Required work. Output range, inclusive: from the line containing "[0:02.00-0:03.00]" to the line containing "Transcript: A no". Restate those lines from the data below word for word and only those.

Material for the task.
──────
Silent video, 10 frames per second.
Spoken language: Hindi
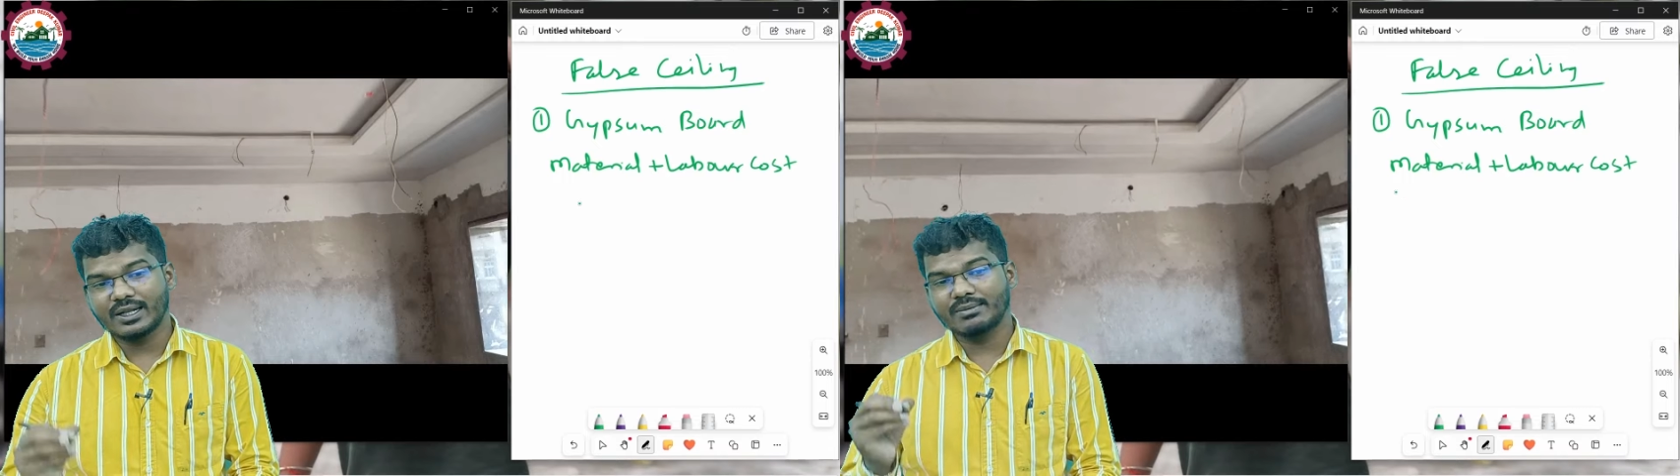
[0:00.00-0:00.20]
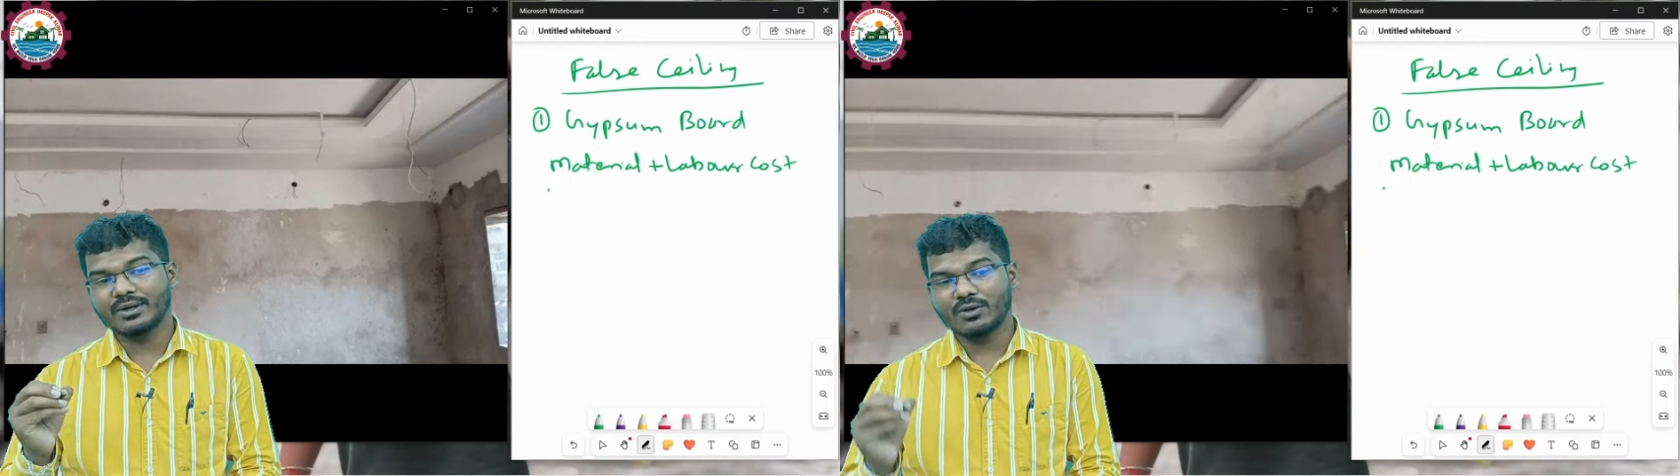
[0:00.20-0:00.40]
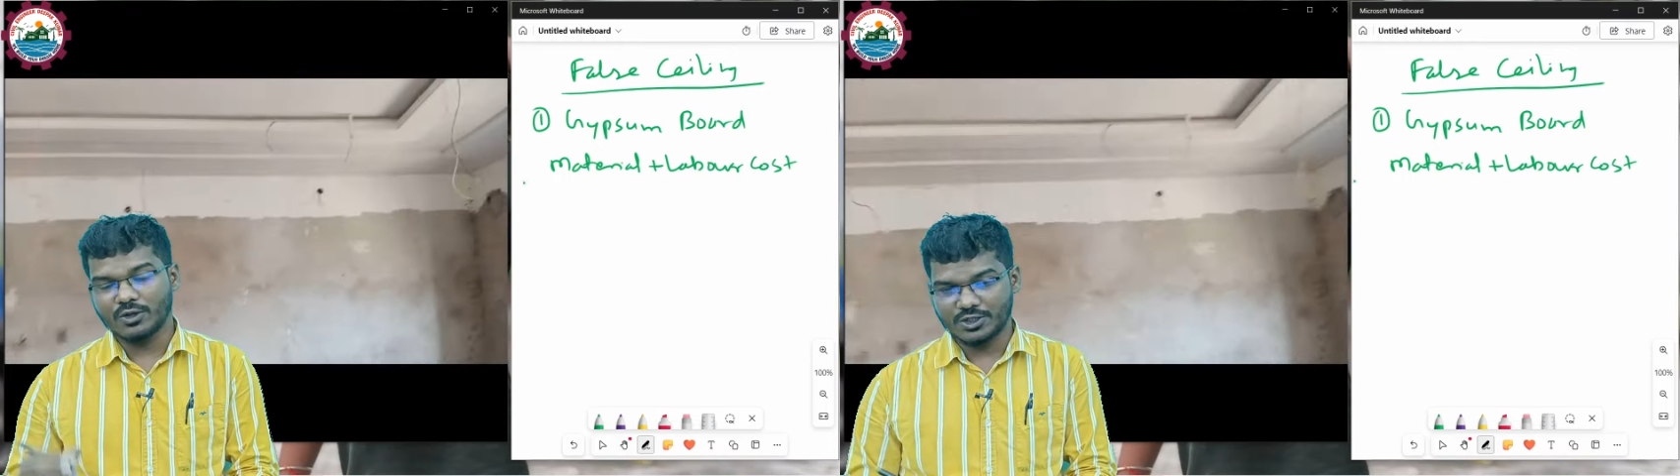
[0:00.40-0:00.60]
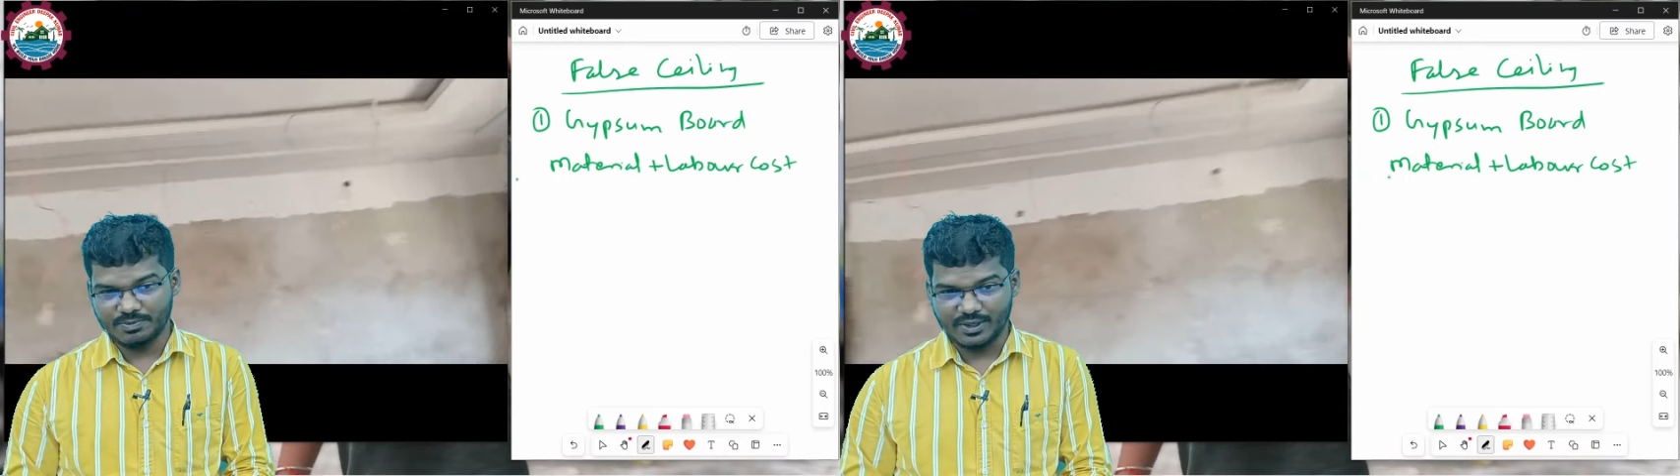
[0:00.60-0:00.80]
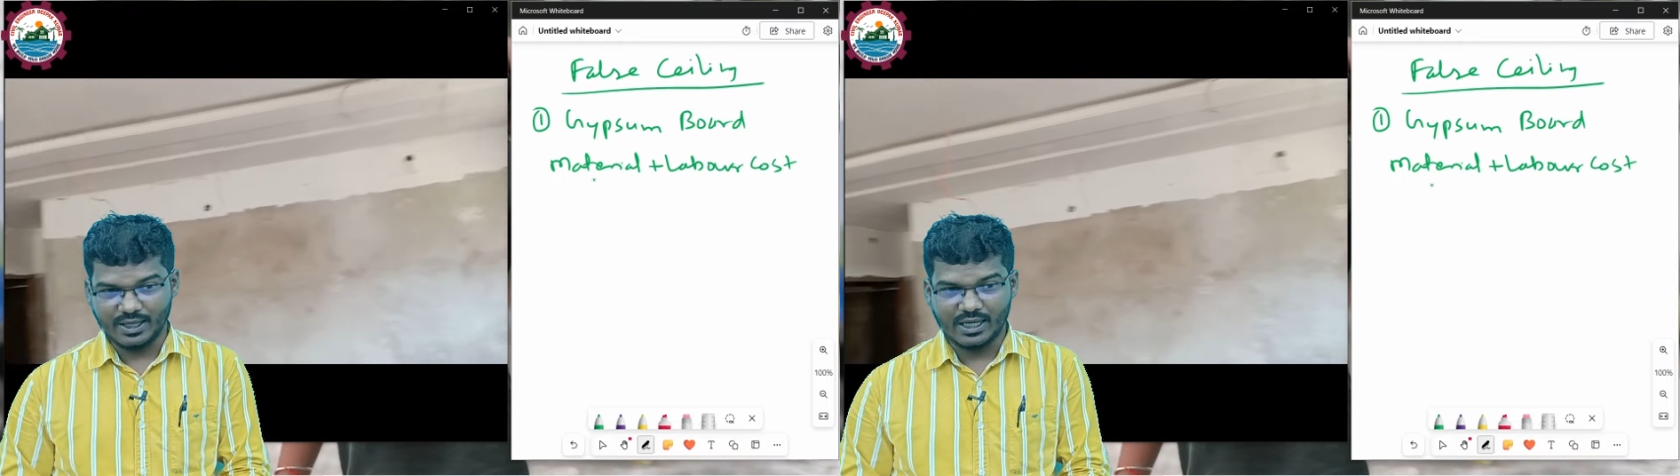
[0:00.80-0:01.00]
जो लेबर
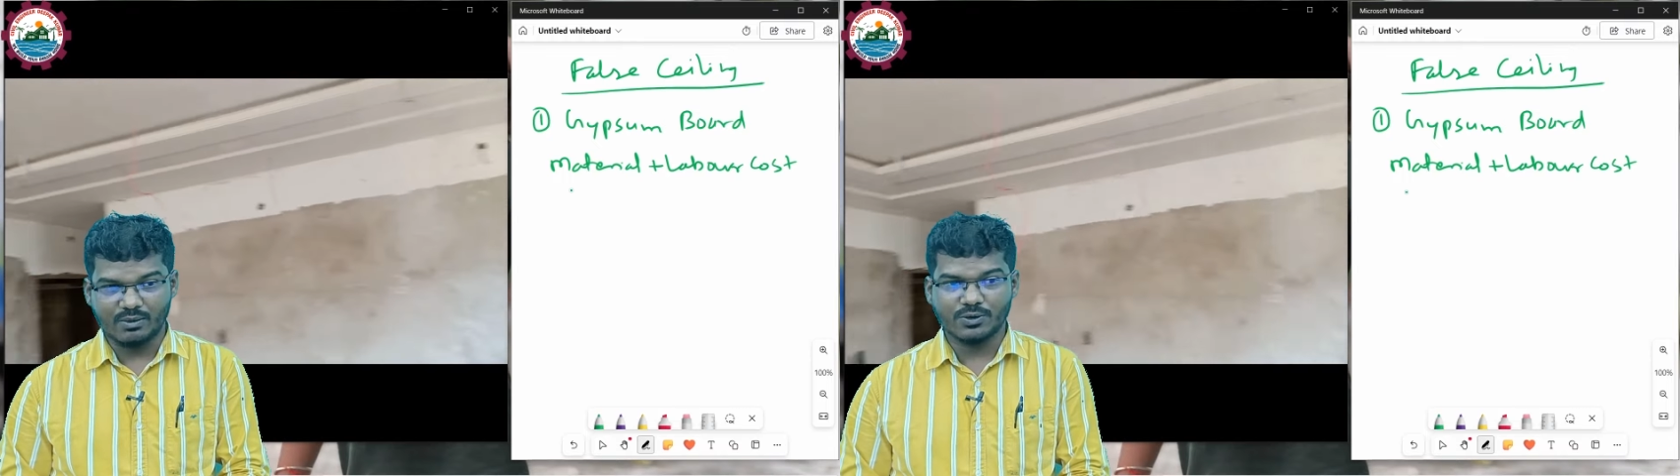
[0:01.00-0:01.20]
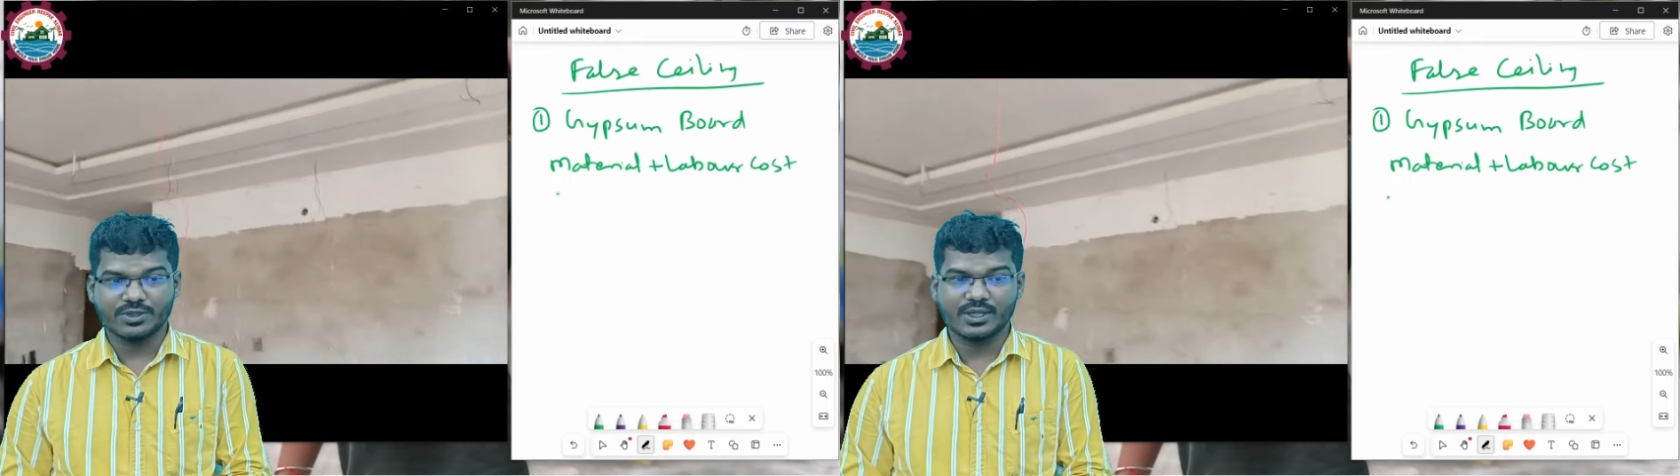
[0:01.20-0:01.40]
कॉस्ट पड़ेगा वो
──────
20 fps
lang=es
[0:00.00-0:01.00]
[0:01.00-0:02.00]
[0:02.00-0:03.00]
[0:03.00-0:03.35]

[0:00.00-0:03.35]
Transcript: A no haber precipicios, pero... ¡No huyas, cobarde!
──────
Output of the exercise.
[0:02.00-0:03.00]
[0:03.00-0:03.35]

[0:00.00-0:03.35]
Transcript: A no haber precipicios, pero... ¡No huyas, cobarde!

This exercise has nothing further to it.